He captioned a photo on social media: "A place I call home, Monte Carlo. I am so blessed to live in such an incredible place. God is really shining down on me today.

"Sending you light & love for your day. On my way to Spa, let's do this!!!"

It is believed he resides in the exclusive Fontvieille district.

Back in 2007, it was reported he was interested in a 2,000sq ft, four-bedroom duplex with views across the Mediterranean in Fontvieille's Seaside Plaza.

Speaking of the Mediterranean, Hamilton has been seen enjoying watersports during his time away from the circuit.

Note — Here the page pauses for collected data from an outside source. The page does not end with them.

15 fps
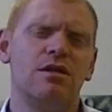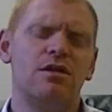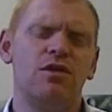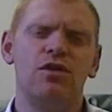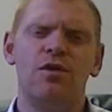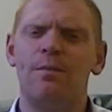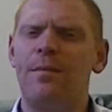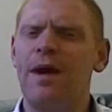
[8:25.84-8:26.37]

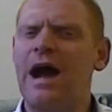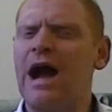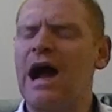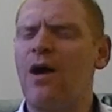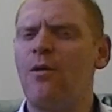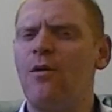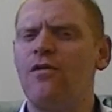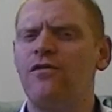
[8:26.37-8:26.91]
your
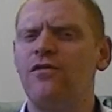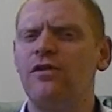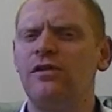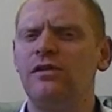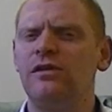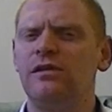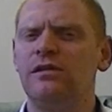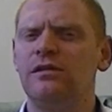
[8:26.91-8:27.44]
powerful
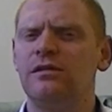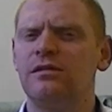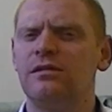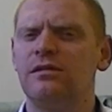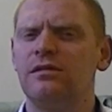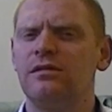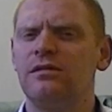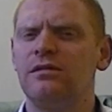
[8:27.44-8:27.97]

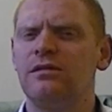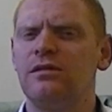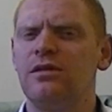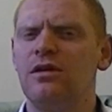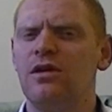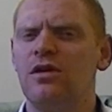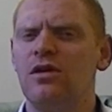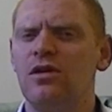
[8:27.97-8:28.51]

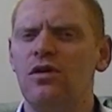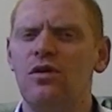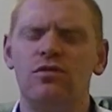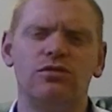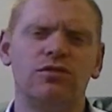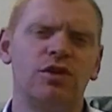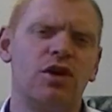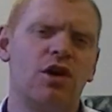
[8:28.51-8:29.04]

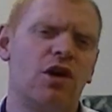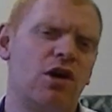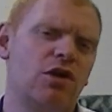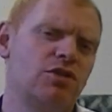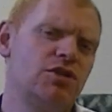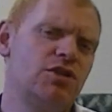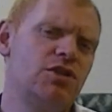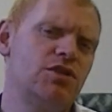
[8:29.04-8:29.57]

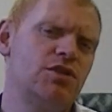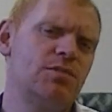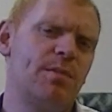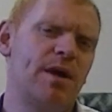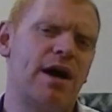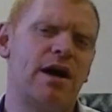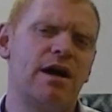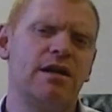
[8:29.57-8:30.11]
unconscious
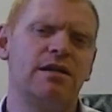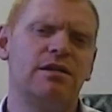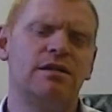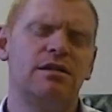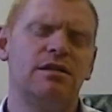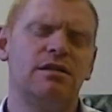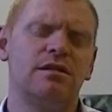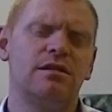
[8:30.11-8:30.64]

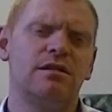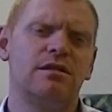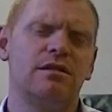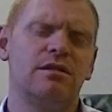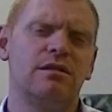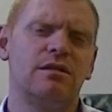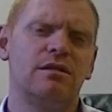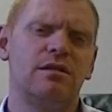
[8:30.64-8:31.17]
mind,
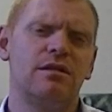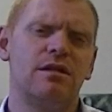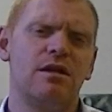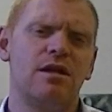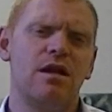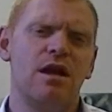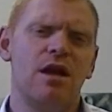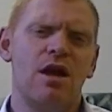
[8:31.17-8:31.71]

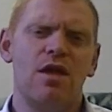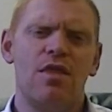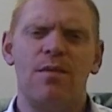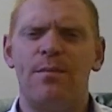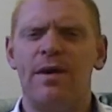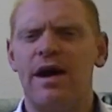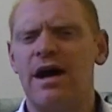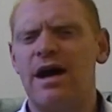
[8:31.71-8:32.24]
the
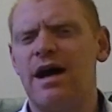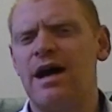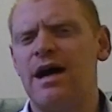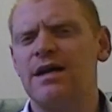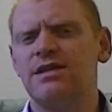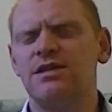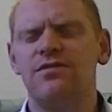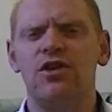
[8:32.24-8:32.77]

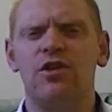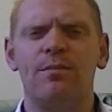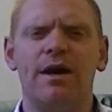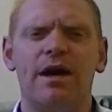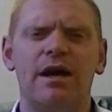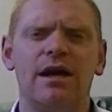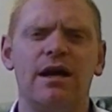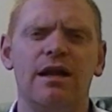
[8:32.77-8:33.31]
part of your
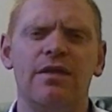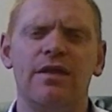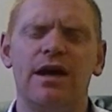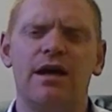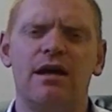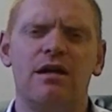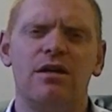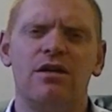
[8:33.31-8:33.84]
mind
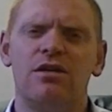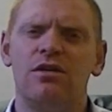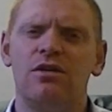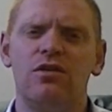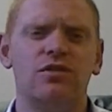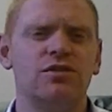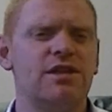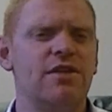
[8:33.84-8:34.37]
that
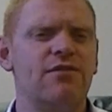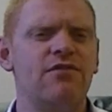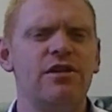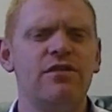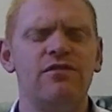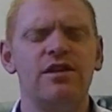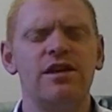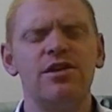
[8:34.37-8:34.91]
knows
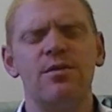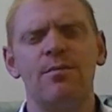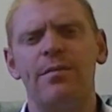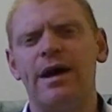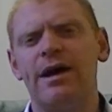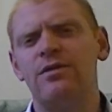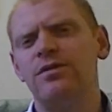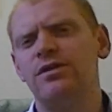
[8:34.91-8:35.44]
everything
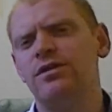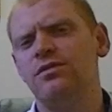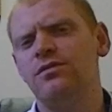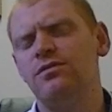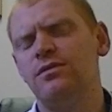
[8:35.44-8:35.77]
about you,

Lewis Hamilton enjoys the high-life in Monaco

MAX VERSTAPPEN

Current champ Verstappen's lifestyle in Monaco is more paired down than his rival's.

But that said, it's clear he doesn't skimp either. The Dutch star is said to rent an apartment that's worth around £16million.

His home is believed to be in the same apartment block as Felipe Massa and Daniel Ricciardo, which he was once filmed allegedly entering drunk after a night out.

During the first lockdown, he gave us a glimpse into his home when he shared his workouts from his balcony that overlooks the Mediterranean sea.

It's also where girlfriend, Brazilian model Kelly Piquet lives with him.

Verstappen is said to have a car collection in Monaco to die for, and recently ordered the £2million Aston Martin Valkyrie.

And like his speedy nemesis Hamilton, he likes watersports too - often seen whizzing around on a Red Bull sponsored jet-ski.

Max Verstappen shared his favourite workout spot, his apartment balcony, on social media

Drunk Max Verstappen trying to enter his house in Monaco pic.twitter.com/157QtE6EQw — SportsMoments4All (@SportMoments4Al) December 20, 2020

DANIEL RICCIARDO

Like Hamilton, Ricciardo has other abodes, most notably in Beverly Hills and in Perth.

But, when the former Monaco Grand Prix winner is competing he lives in his comfortable one-bedroom pied-à-terre in the city.

And he absolutely loves living in Monaco, as his Instagram reveals.

He drives a super fast McLaren 720S around time, worth around £215,000.

And when he's not on four wheels, he takes his scooter for a drive around the Monaco Grand Prix circuit.

Of the Grand Prix, the Aussie has revealed how the city changes when it's race weekend.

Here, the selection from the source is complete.